Zum Weltkrebstag am 4. Februar veranstaltete das Ordensklinikum Linz einen Informationstag und präsentierte neue Erkenntnisse und Forschungen im Bereich der Stammzelltransplantation.

In den vergangenen 25 Jahren hat man hier von der köpereigenen bis zur körperfremden und der haploidenten Stammzelltransplantation alle Phasen mitgemacht und mitgestaltet. Dank stetiger Fortschritte ist die Überlebenschance der Patientinnen und Patienten deutlich gestiegen.

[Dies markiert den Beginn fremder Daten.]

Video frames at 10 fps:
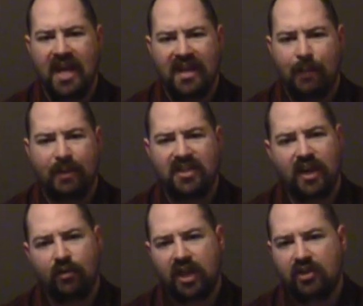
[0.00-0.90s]
Not by
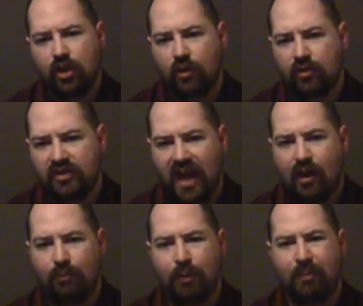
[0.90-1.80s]
tearing each other
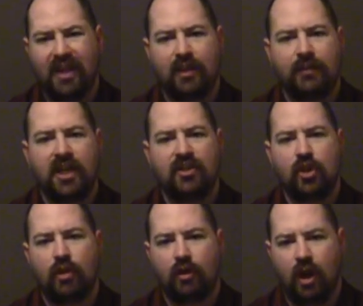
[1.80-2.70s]
down, but by lifting each
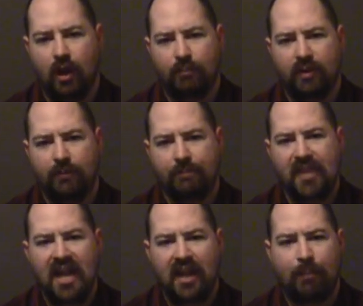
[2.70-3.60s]
other up.
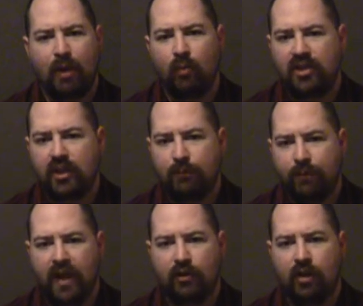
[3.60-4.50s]
Not by wishing
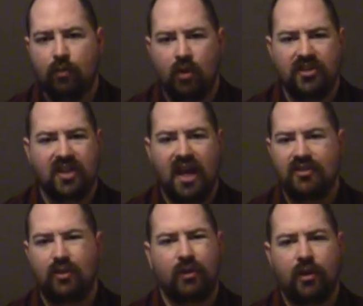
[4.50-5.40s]
failure on one side
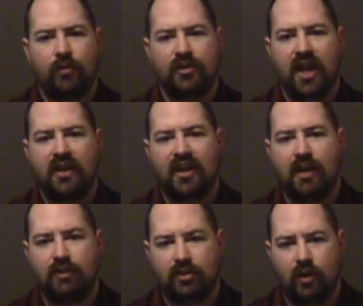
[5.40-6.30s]
so the other side can
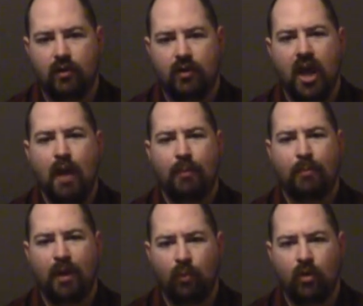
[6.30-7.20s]
have a turn, but
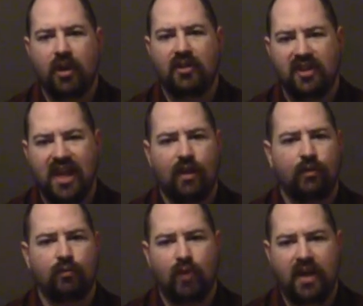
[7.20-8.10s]
by working together
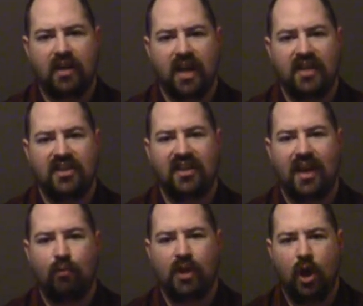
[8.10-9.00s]
and recognizing
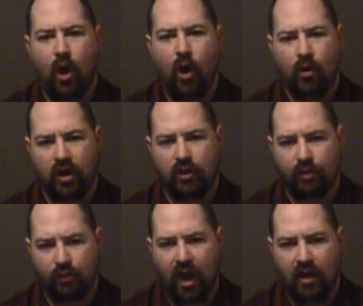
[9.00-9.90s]
that we all can
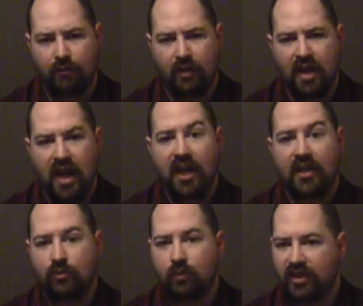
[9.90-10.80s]
thrive. It
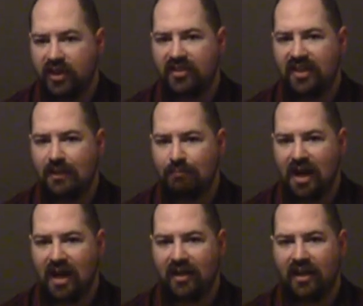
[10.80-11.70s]
is with this in
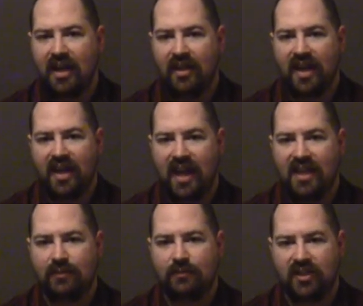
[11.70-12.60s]
mind that
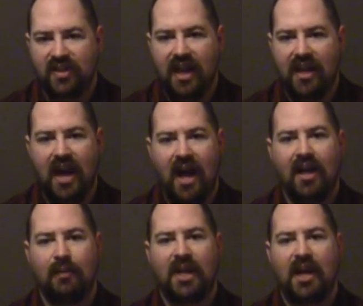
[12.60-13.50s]
as of today,
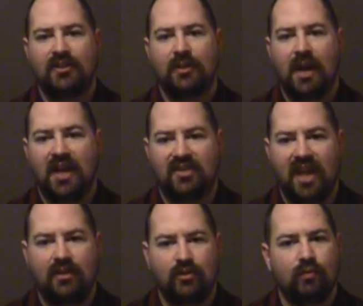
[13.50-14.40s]
I am announcing my
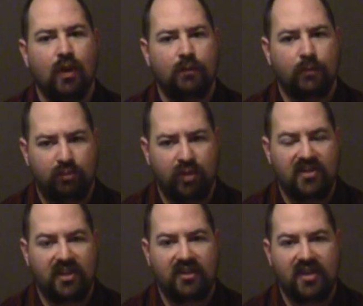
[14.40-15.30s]
intent to run for
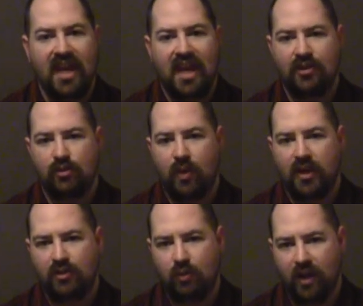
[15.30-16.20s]
president in
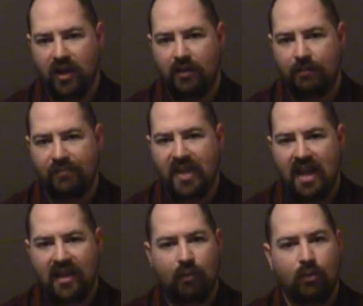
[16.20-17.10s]
2020.
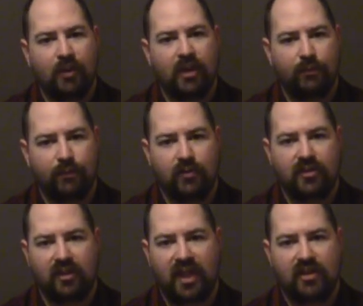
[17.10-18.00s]
That will be the
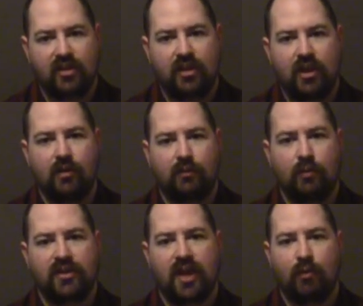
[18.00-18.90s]
first election year of
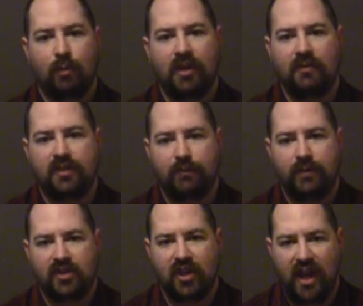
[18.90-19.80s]
which I will be of
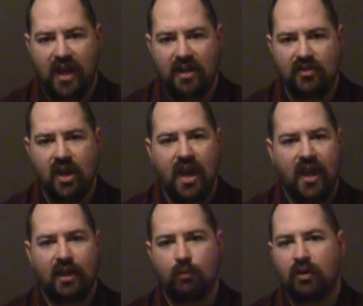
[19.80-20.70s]
sufficient age,
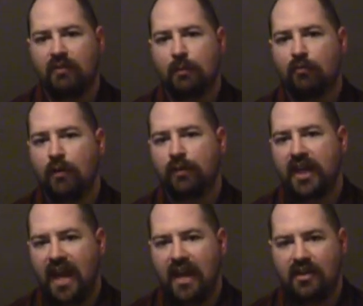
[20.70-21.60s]
and it will give me roughly
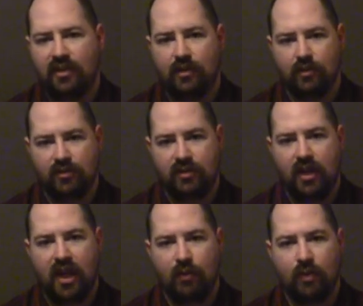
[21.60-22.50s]
8 years
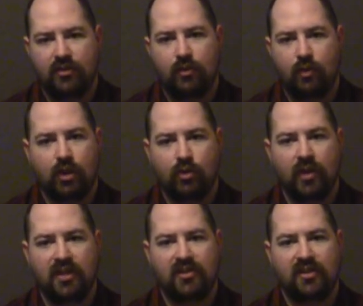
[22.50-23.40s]
in which to
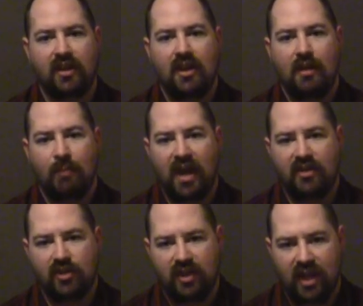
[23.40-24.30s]
increase my
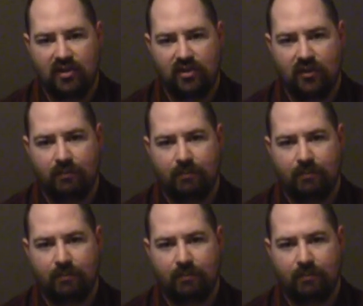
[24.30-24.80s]
education.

Michaela Herzog aus Linz ist eine der über 1.100 Betroffenen, die bei den Elisabethinen seit Beginn der Stammzelltransplantation eine solche erhalten haben. Für sie konnte über eine internationale Datenbank ein zu 100% passender Spender im Ausland gefunden werden.

Im Ordensklinikum Linz wird indess eine ganz neue Methode der Immuntherapie erprobt, die CAR-T-Zell-Therapie. Hierbei werden körpereigene Zellen im Labor manipuliert, um die Tumorzellen im Körper zu erkennen und anzugreifen. Die Studie zur CAR-T-Zell-Therapie soll im Frühling starten und im ersten Jahr bei etwa vier Betroffenen zur Anwendung kommen.